Sungwoo Lee, Keith R. Freewalt, Leah K. McHale, Qijian Song, Tae-Hwan Jun, Andrew P. Michel, Anne E. Dorrance, M. A. Rouf Mian
Molecular breeding 2015 v.35 no.2 pp. 209
Glycine max, chromosome mapping, gene frequency, genetic markers, genome, genome assembly, genotyping, heterozygosity, inbred lines, linkage groups, loci, parents, quantitative trait loci, single nucleotide polymorphism, soybeans
The objective of this study was to construct a high-density genetic map of soybean (Glycine max L. Merr) using a high-throughput single nucleotide polymorphism (SNP) genotyping on 357 F₇recombinant inbred lines from a cross of ‘Wyandot’ × PI 567301B. Of 5,403 SNP loci scored from the Infinium BARCSoySNP6K BeadChip array, 2,585 (48 %) were polymorphic between the two parents and subsequently 2,563 SNPs remained after filtering for minor allele frequency, heterozygosity, and missing data.
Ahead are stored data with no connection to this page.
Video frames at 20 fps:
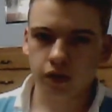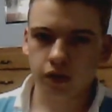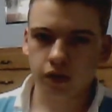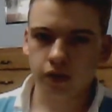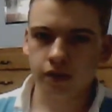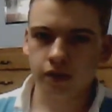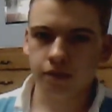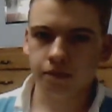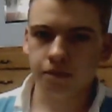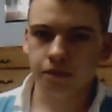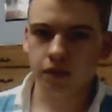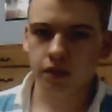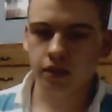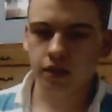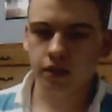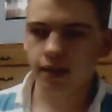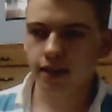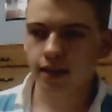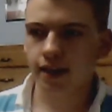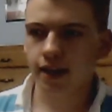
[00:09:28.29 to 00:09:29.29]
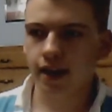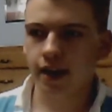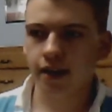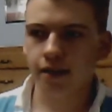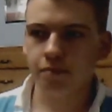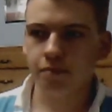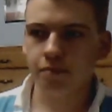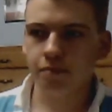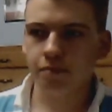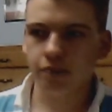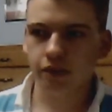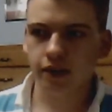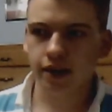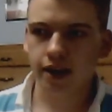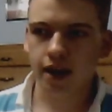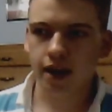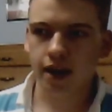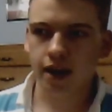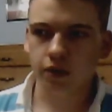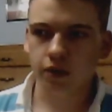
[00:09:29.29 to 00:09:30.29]
The deck that I play right
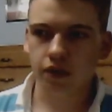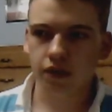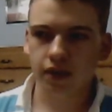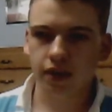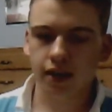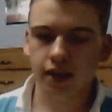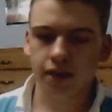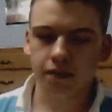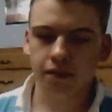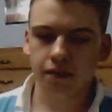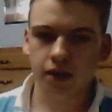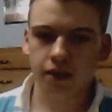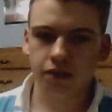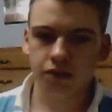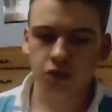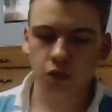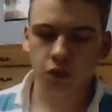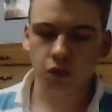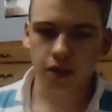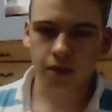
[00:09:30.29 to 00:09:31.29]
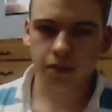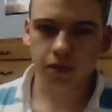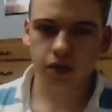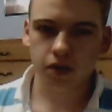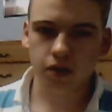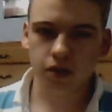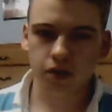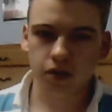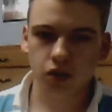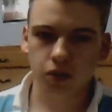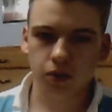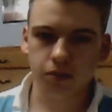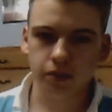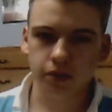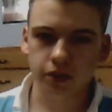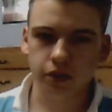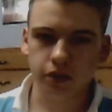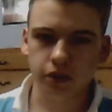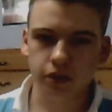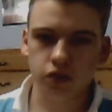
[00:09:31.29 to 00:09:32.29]
now, and the one I'm going to
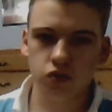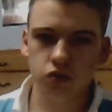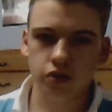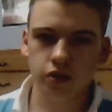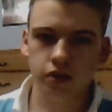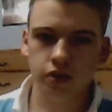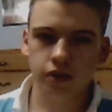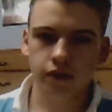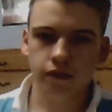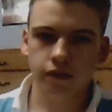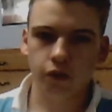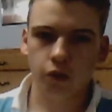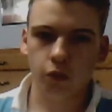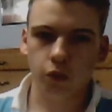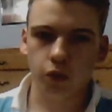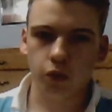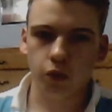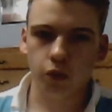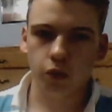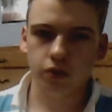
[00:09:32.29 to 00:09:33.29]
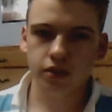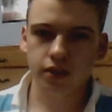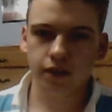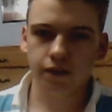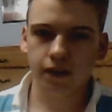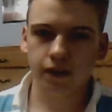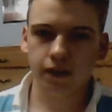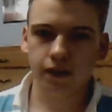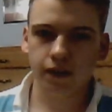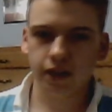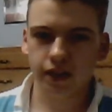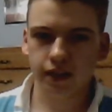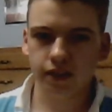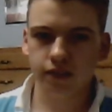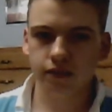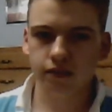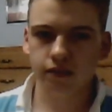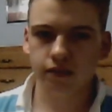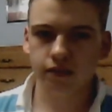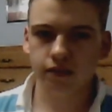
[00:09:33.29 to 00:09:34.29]
probably use for World, if I
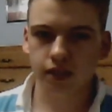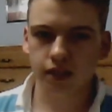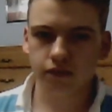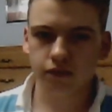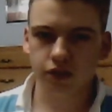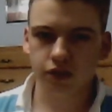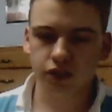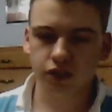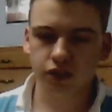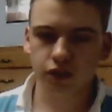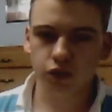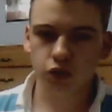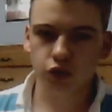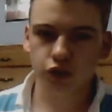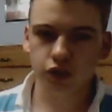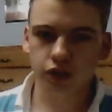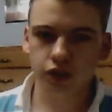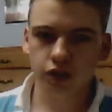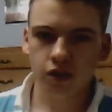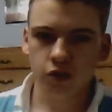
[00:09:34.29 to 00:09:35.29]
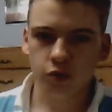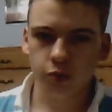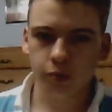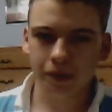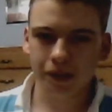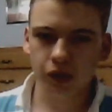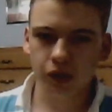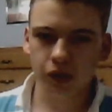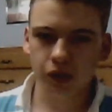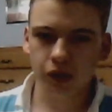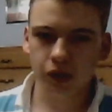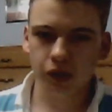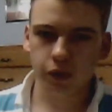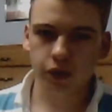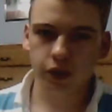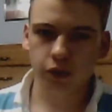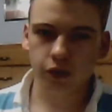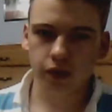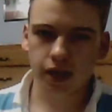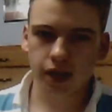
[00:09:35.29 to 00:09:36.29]
play Reshiflosion, would be the one
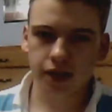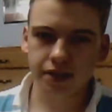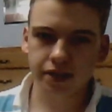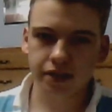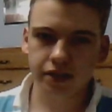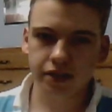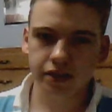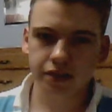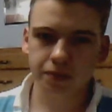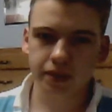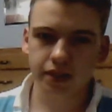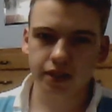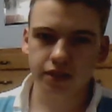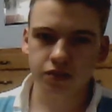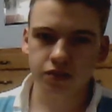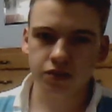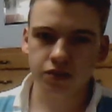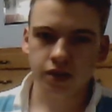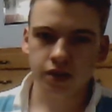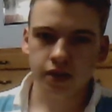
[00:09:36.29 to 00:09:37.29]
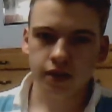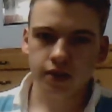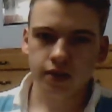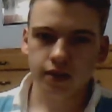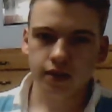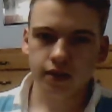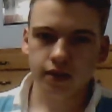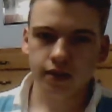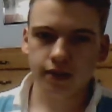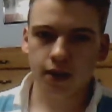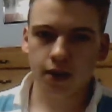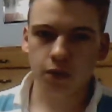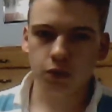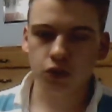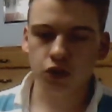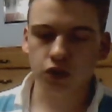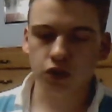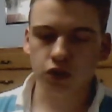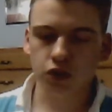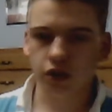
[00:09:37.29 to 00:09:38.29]
without Ninetales, because that
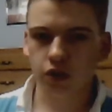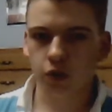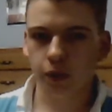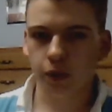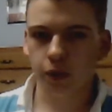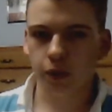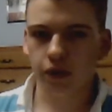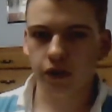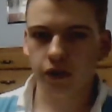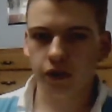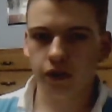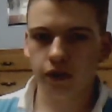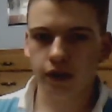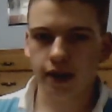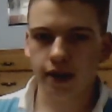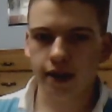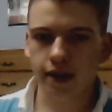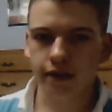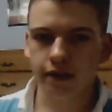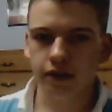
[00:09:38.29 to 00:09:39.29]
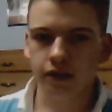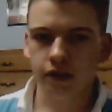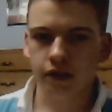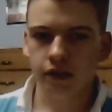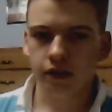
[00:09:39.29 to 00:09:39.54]
one's a lot quicker, and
A total of 2,545 SNPs were mapped into 20 linkage groups corresponding to the 20 chromosomes of soybean. The total length of the map was 2,346 cM with 2,213 unique SNP loci with 86 to 162 unique loci per chromosome. Average marker interval ranged from 0.9 to 1.3 cM with an overall mean of 1.1 cM, but 22 marker intervals were still greater than 10 cM. Colinear relationship was observed between genetic (cM) and physical positions (Mb) of SNPs for most of the genome, highlighting the improvements in the updated soybean genome assembly Glyma.Wm82.a2 in comparison with the previous Glyma.Wm82.a1. This high-density genetic map shows the utility of the BARCSoySNP6K BeadChip array and will lead to a better understanding of the genetic architecture of complex traits and identification of SNPs tightly linked to QTL for many important soybean traits.